Work order:
Could you retype the records below exactly as they appear, skipping any pictures?

Data excerpts:
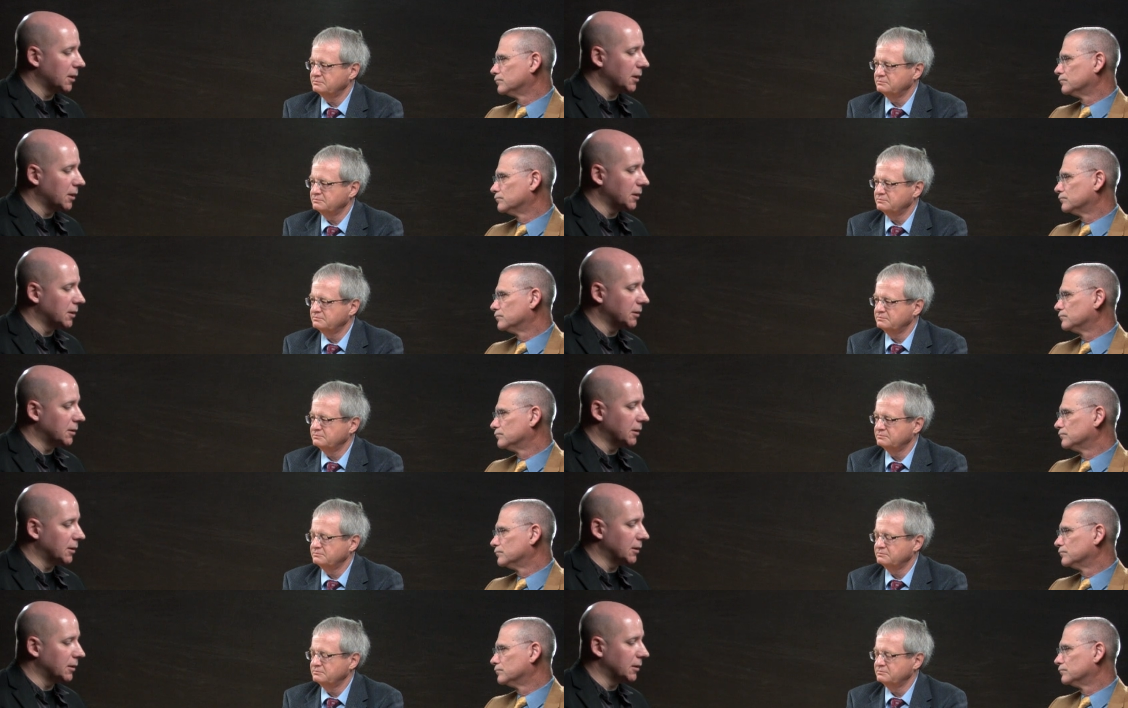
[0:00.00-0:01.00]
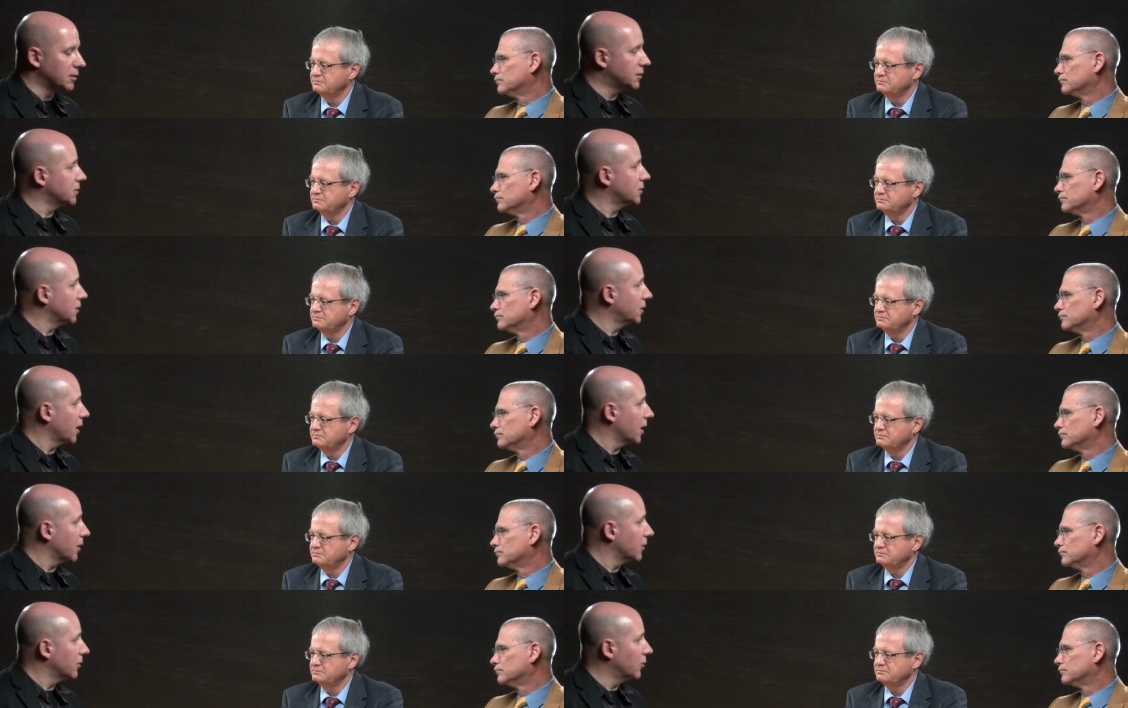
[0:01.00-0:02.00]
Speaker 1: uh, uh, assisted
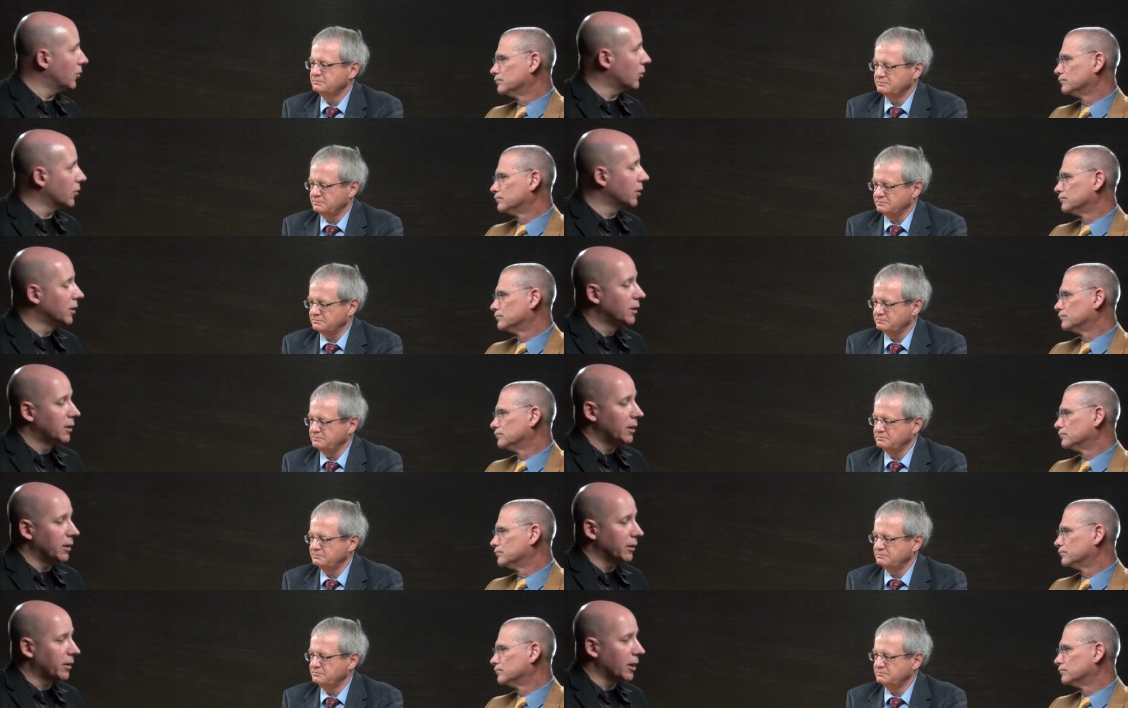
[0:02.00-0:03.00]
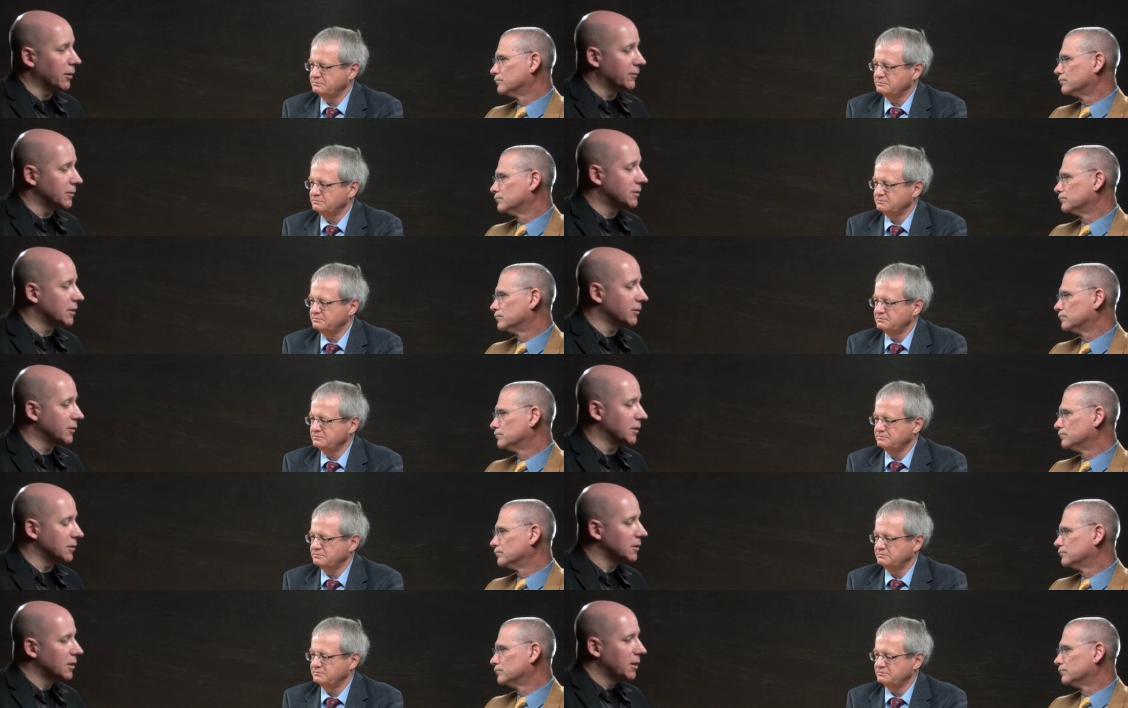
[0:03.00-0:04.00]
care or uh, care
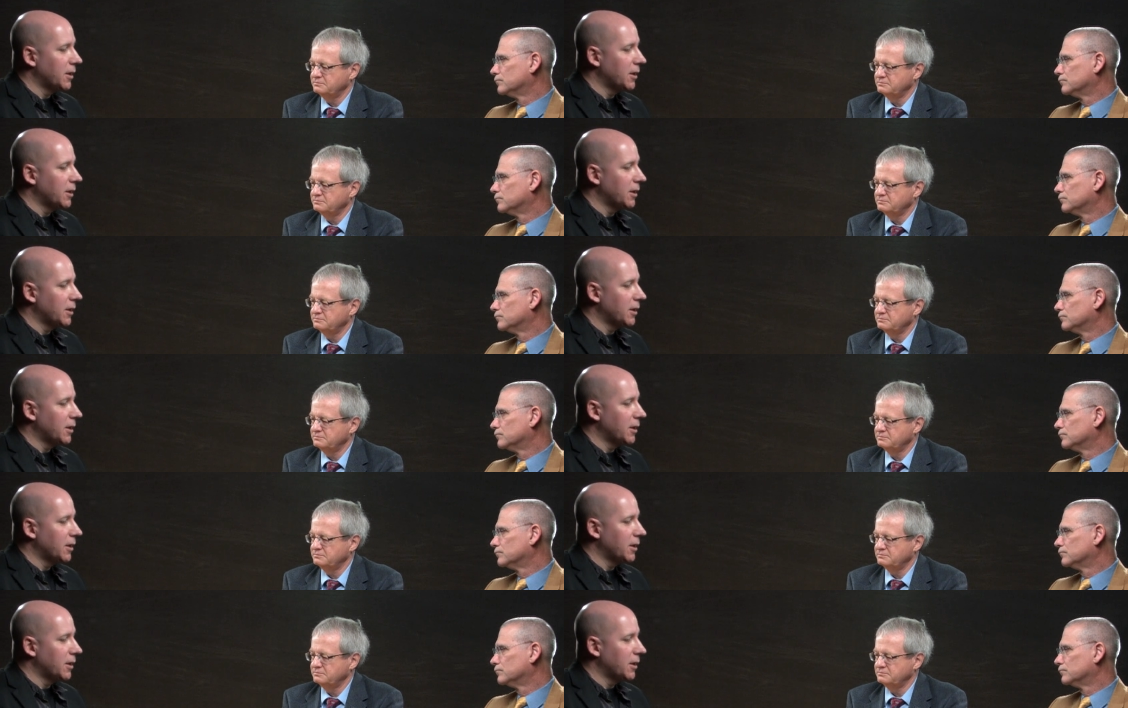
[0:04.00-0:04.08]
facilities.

Exercise result:
[0:00.00-0:01.00]
[0:01.00-0:02.00]
Speaker 1: uh, uh, assisted
[0:02.00-0:03.00]
[0:03.00-0:04.00]
care or uh, care
[0:04.00-0:04.08]
facilities.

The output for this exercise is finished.